Leroy slowed down and pulled off the right shoulder of the highway.
“Hey! Wait! He’s going with us. Aren’t you, Tayo? Huh, buddy!” Harley had Tayo by the arm and was leaning close to him, breathing wine fumes in his face. Harley was sweating and his face was shiny. They had been his friends for a long time; they were the only ones left now. He hesitated and Harley saw it. He started whooping and slapping Tayo on the back; Leroy revved up the engine and threw it into low gear. The rear wheels spun sand and pebbles against the fenders, and the truck skidded and swerved back on the pavement. He did a speed shift into second gear and gunned it across the bridge, up the hill past Willie Creager’s garage. Helen Jean squealed and laughed because Leroy’s driving threw them hard against each other; Harley had his arms around her neck, bellowing out war whoops and laughs.
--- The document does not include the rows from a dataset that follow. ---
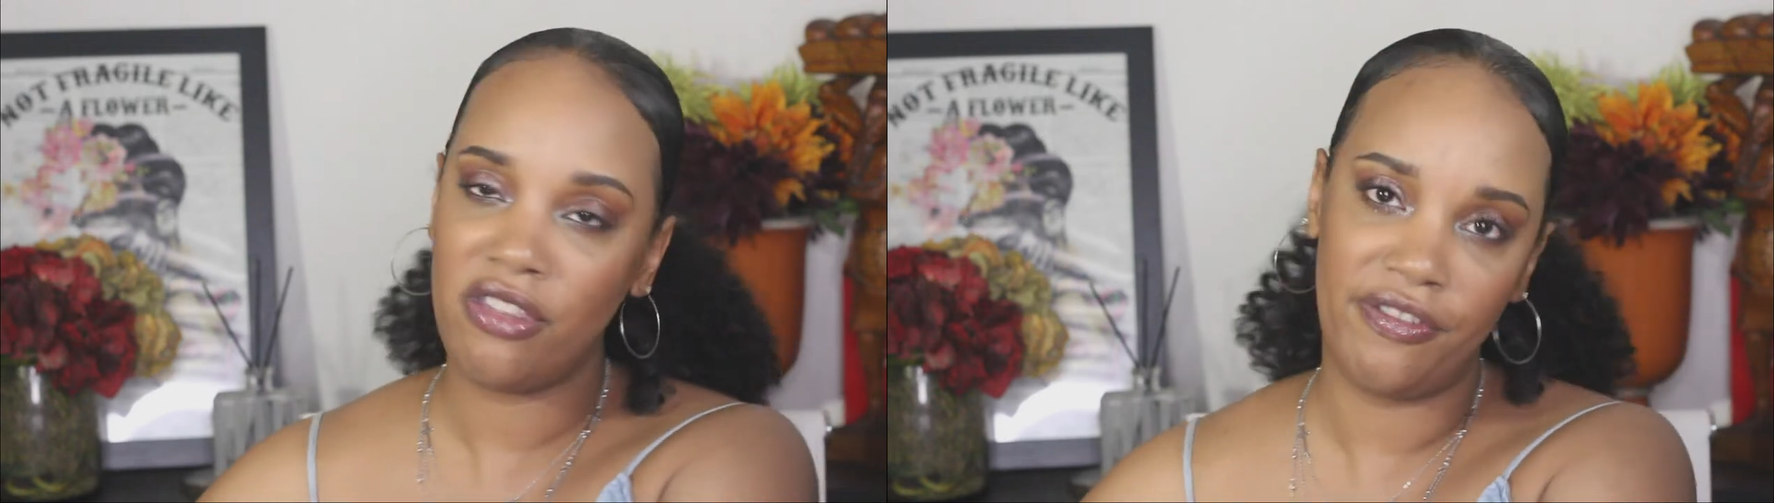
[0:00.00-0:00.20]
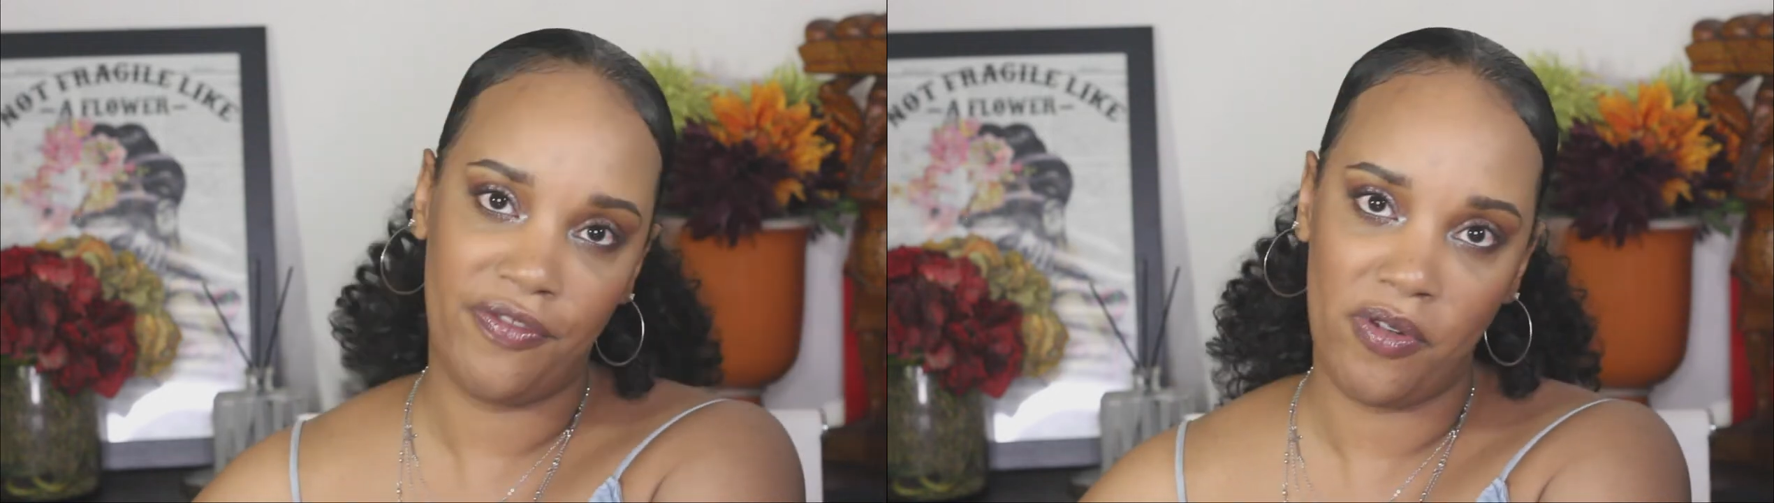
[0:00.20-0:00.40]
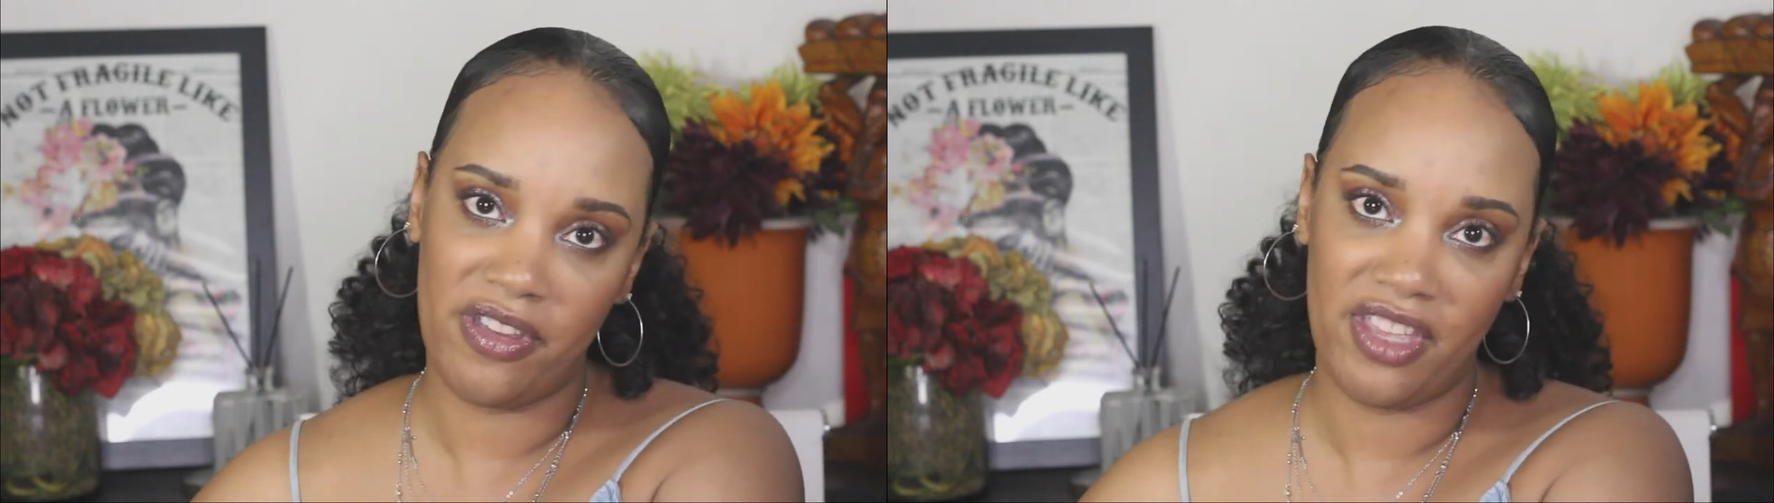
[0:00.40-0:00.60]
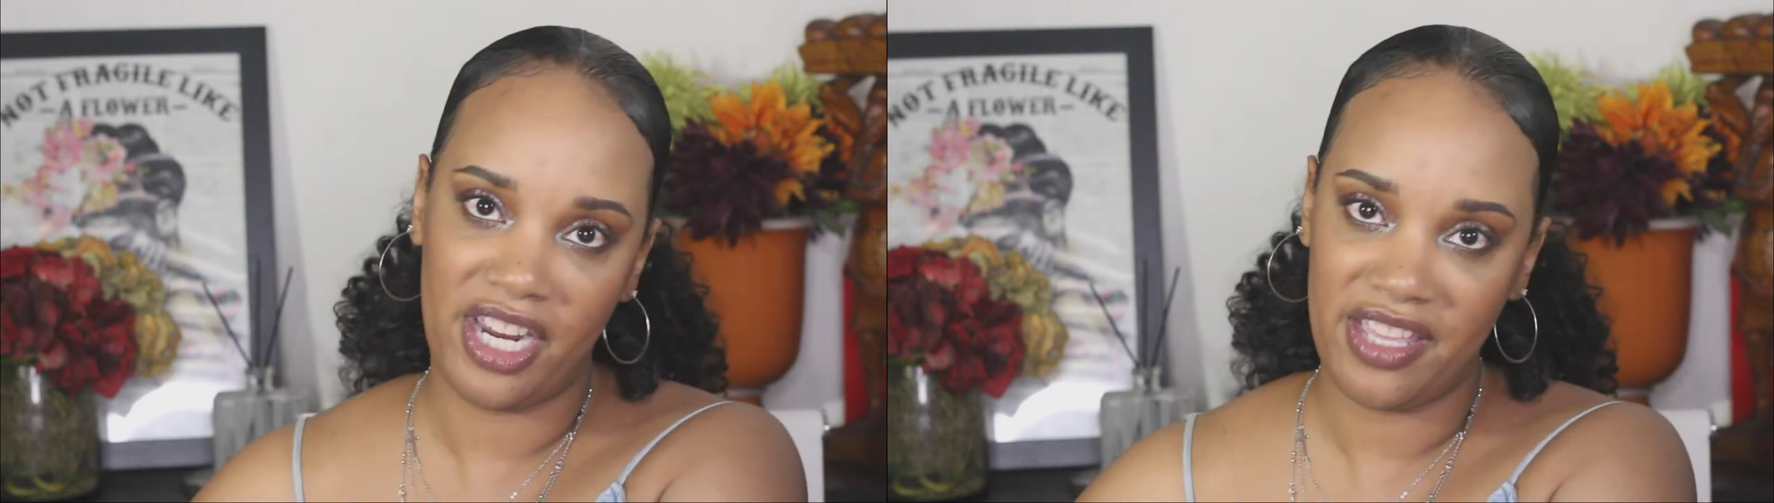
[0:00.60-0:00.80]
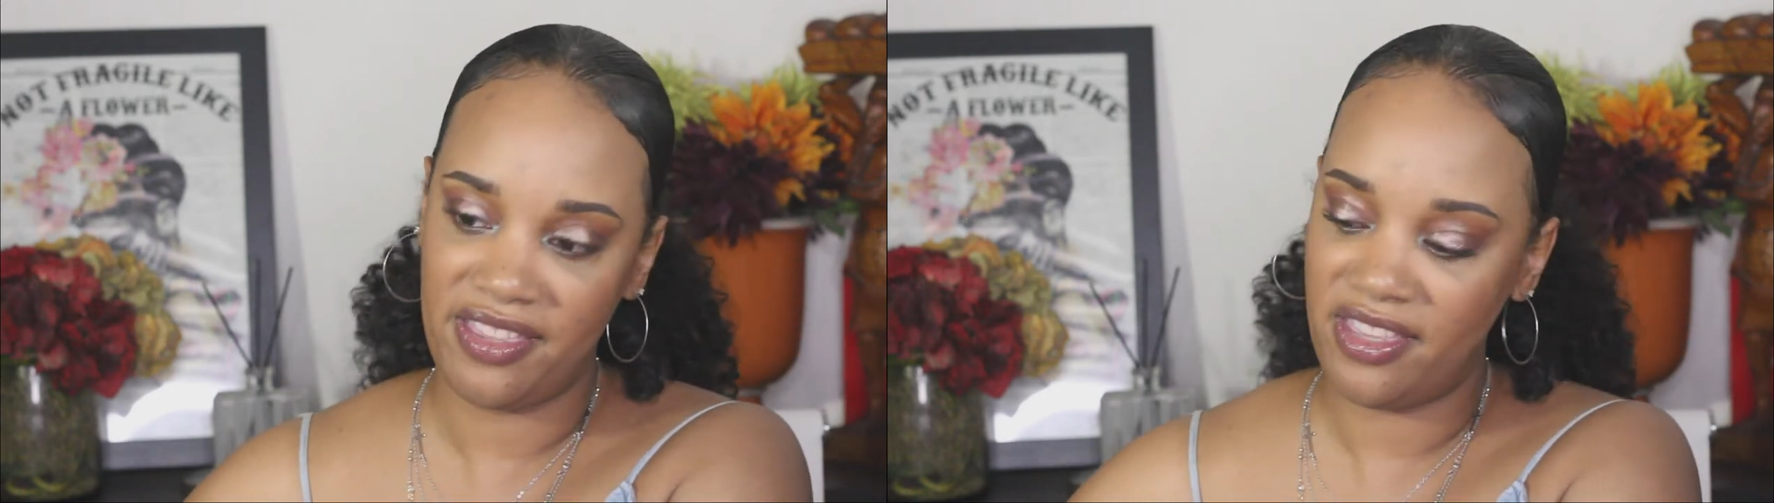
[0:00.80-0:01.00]
you the four that
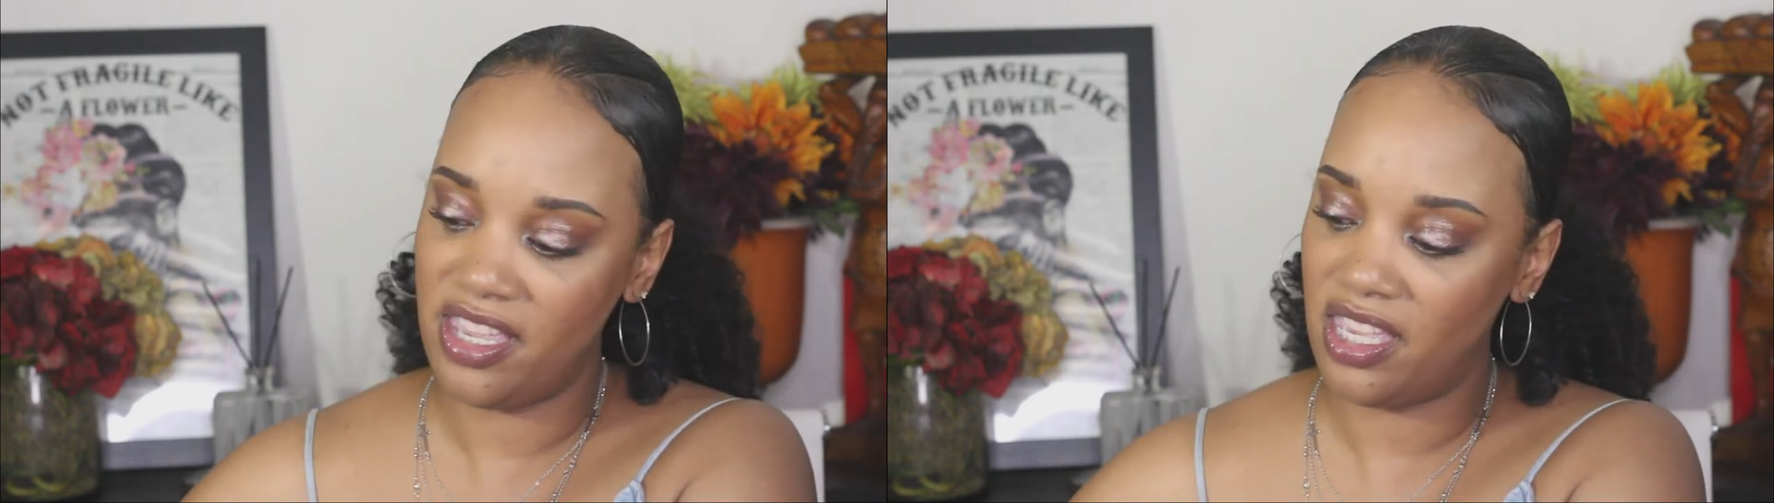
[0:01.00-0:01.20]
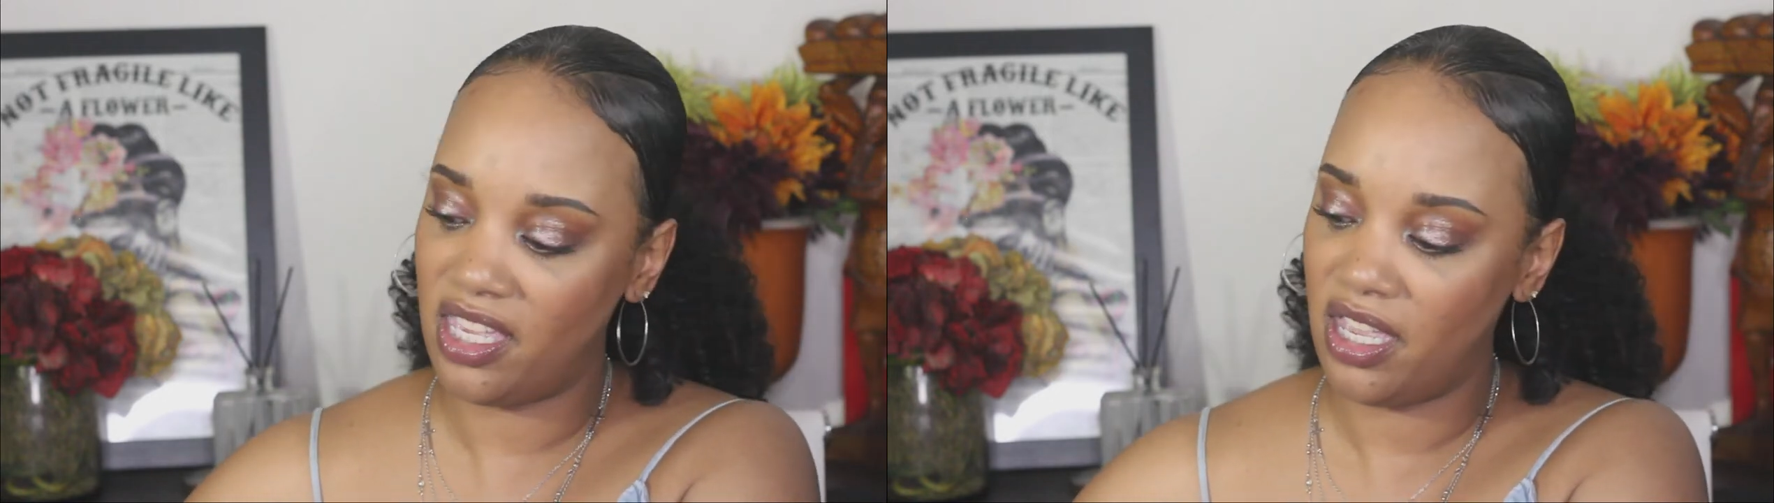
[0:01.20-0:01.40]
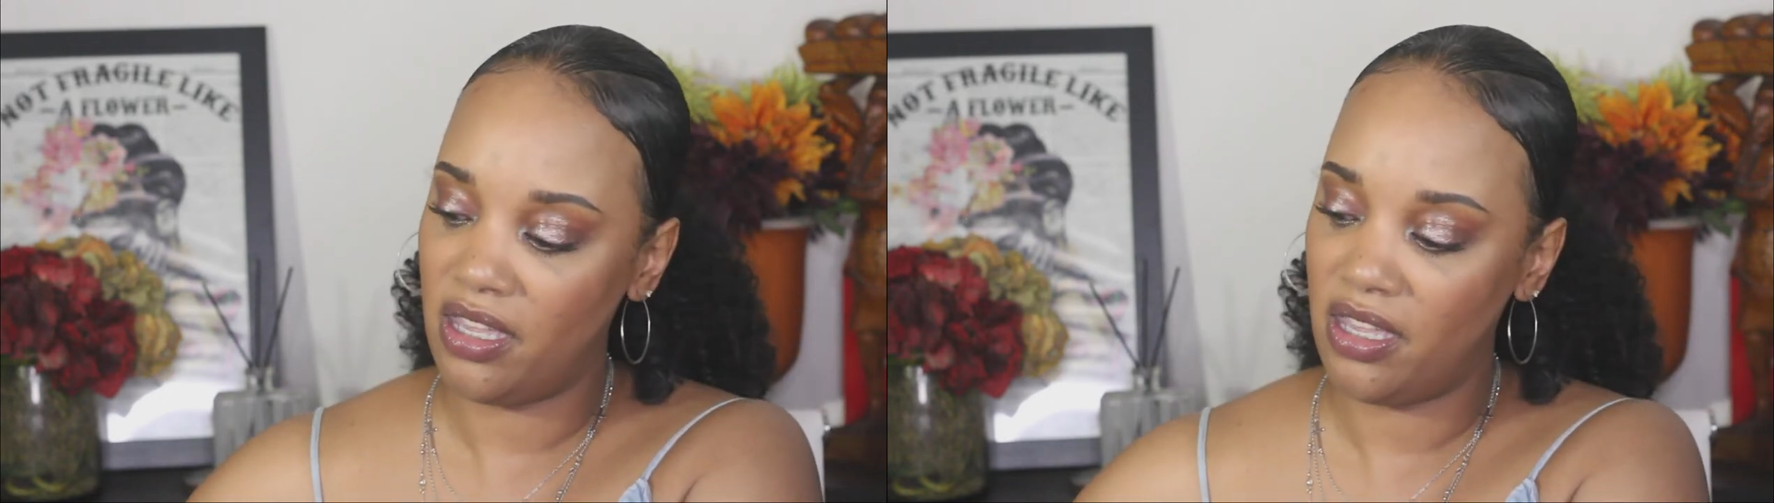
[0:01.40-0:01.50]
I think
The old truck was vibrating hard; the steering was loose and the front end wandered across the white line into the other lane, and each time a car was coming at them head-on before Leroy wrestled the wheel around and steered the truck over again. White people selling Indians junk cars and trucks reminded Tayo of the Army captain in the 1860s who made a gift of wool blankets to the Apaches: the entire stack of blankets was infected with smallpox. But he was laughing anyway, the bumps shaking laughter out of him, like feathers out of an old pillow, until he was limp and there were tears in his eyes.